One problem with the expectation that the cultural sector will publish lots of Linked Data is that most (if not all) of our current data consists of string values held in traditional databases. I have discussed before how we need software support to convert these string values to Linked Data URLs, either as a one-off operation within the source database, or on the fly as part of the Linked Data publication process. Given that many Linked Data resources whose URLs we might want to use will offer a SPARQL endpoint, it would be nice if we could use such an endpoint directly to enhance our data.
Looking at this problem in the specific context of the Modes software, we have the option of setting up “web termlists”, which treat an external web resource as an authority file. The interface to this resource includes a URL pattern which can be used to query for concepts matching a given string. The assumption is that HTTP requests to this URL will return an XML response. An XSLT transform converts the returned XML into a form of XML which can be stored locally in a Modes data file. In the past we have used the “web termlist” technique to interface to resources like Geonames, which have a reasonably simple query syntax.
One “SPARQL challenge” came about while making the standard Modes termlists into Linked Data resources. The British Museum materials termlist has been published by the BM as a SKOS ontology as part of their online collections data, and they suggested that instead of creating a parallel Modes file, we should simply access their data directly.
The first job was to work out how to query the BM data so as to retrieve just materials termlist concepts, and how to retrieve useful information. This was tackled by going to the search box for the SPARQL endpoint and hitting it with queries until something useful came back.

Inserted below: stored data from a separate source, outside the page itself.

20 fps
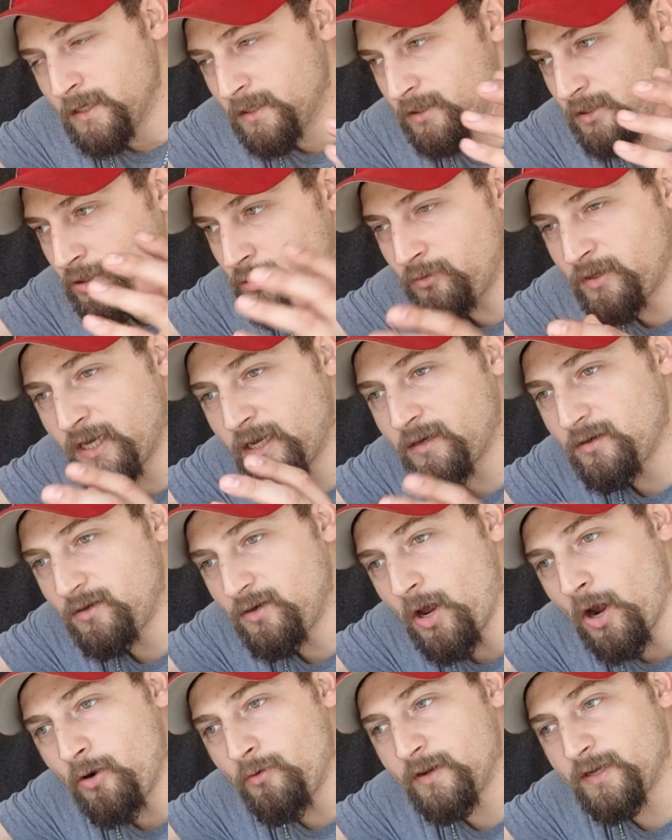You get
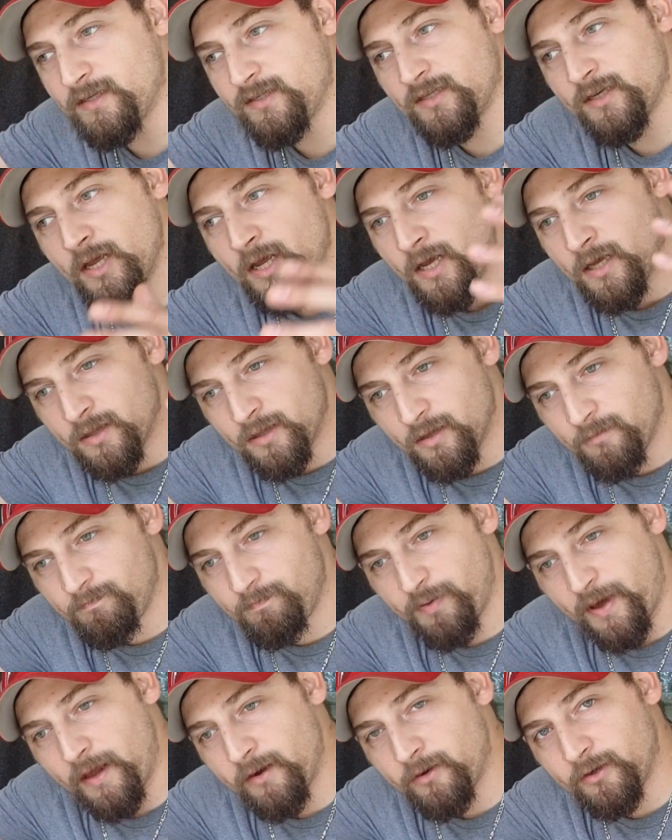noticed the
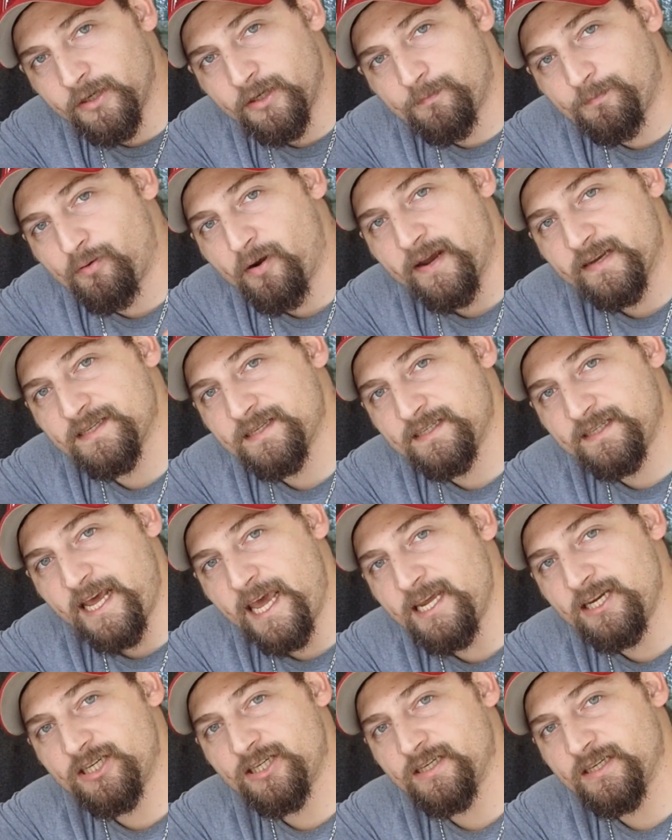better your
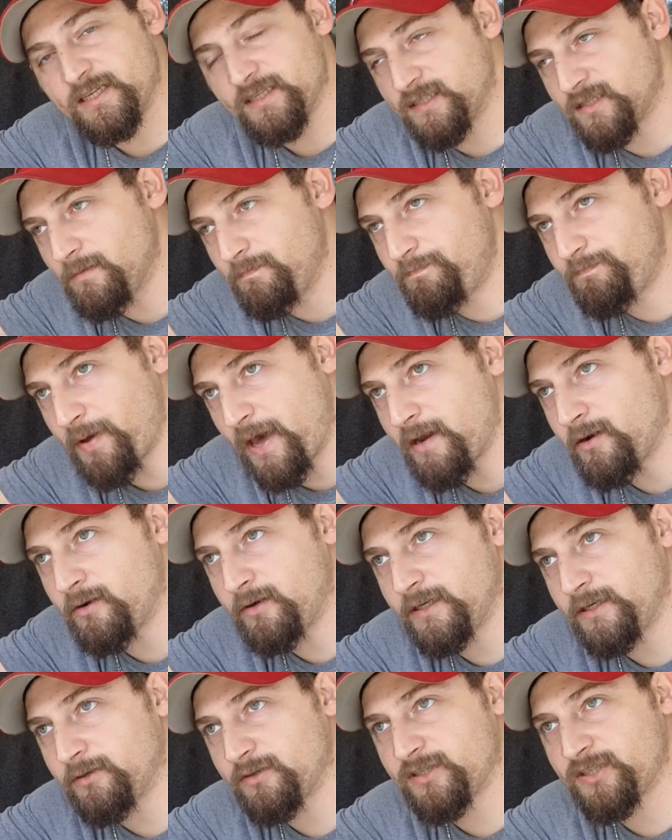presentation is, the better
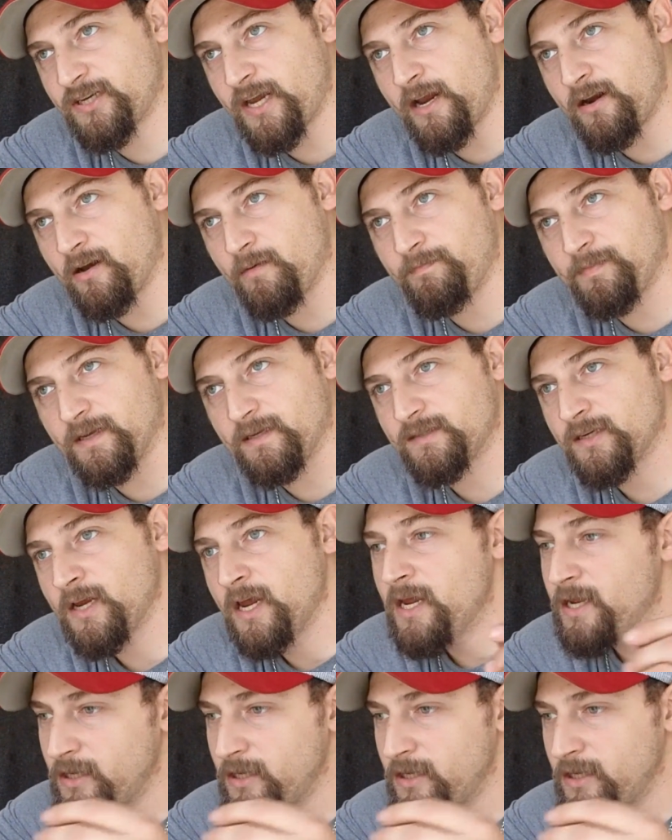your setup is.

Three key learning points came out of this exercise:
- the CONSTRUCT command gives you a useful subset of the original data; the standard SELECT command is pretty useless
- filtering on the required SKOS ontology simply required a ?s skos:inScheme <http://collection.britishmuseum.org/id/thesauri/material> clause in the SPARQL query
- support for FILTER and REGEX is required if you want to search the data for string matches: FILTER regex(?term, “^agave”)
This is the SPARQL query pattern which I eventually used:
CONSTRUCT { ?s ?p ?o } WHERE
{
?s ?rel ?term .
?s skos:inScheme <http://collection.britishmuseum.org/id/thesauri/material> .
?s ?p ?o
FILTER regex(?term, "^***")
}
(where “***” is replaced by the user’s search term). This web termlist allows Modes users to record the string value of a material in their data, and then quickly look up and include the corresponding BM Linked Data identifier:

The second SPARQL endpoint which I wanted to access is the Ordnance Survey postcode resource. The reason for this is that web resources such as Historypin require geolocation information (latitude/longitude) for uploaded resources. Modes users want to be able to contribute to such web resources. However, typical Modes local history data might include postcodes, but certainly won’t have lat/long coordinates. The Ordnance Survey postcode data includes lat/long and NGR coordinates for the centre of each postcode area. So, by making a link to the OS data, Modes users can get the required coordinate information “for free”. This is a good example of how cultural history institutions can get added value from adopting a Linked Data approach.
Looking up postcodes is more straightforward than materials keywords. The correct form of a postcode is simple and well-understood, so there is no need for a SPARQL “search”, just a lookup of the OS data. This URL pattern looks up the skos:notation property of the postcode, then returns all triples of which it is the subject:
PREFIX skos: <http://www.w3.org/2004/02/skos/core#>
CONSTRUCT { ?s ?p ?o }
WHERE { ?s skos:notation "***"^^<http://data.ordnancesurvey.co.uk/ontology/postcode/Postcode> .
?s ?p ?o . }
(Again, “***” in this pattern is replaced by the postcode, e.g. “RH15 8JA”.) The only complication here is that the skos:notation has a specified datatype, so this has to be specified in the SPARQL query. When a postcode is selected from the web termlist, a new record is created and stored in a local Modes data file, using the Place application:

Because this cached copy of the data is stored locally in a linked Modes data file, and in an XML format which is compatible with other Modes place data, the lat/long coordinates which it contains can easily be accessed and used in views and reports. In particular, they can be included in a report which generates output for “bulk load” into Historypin (our original objective).
These experiments demonstrate that if data is published in Linked Data format with a SPARQL endpoint, it is quite possible to use this as an “API” to access and use the data in a variety of ways. In particular, we can use the “web termlist” approach to generate new Linked Data connections to existing resources, and so enrich the developing cultural history Linked Data environment.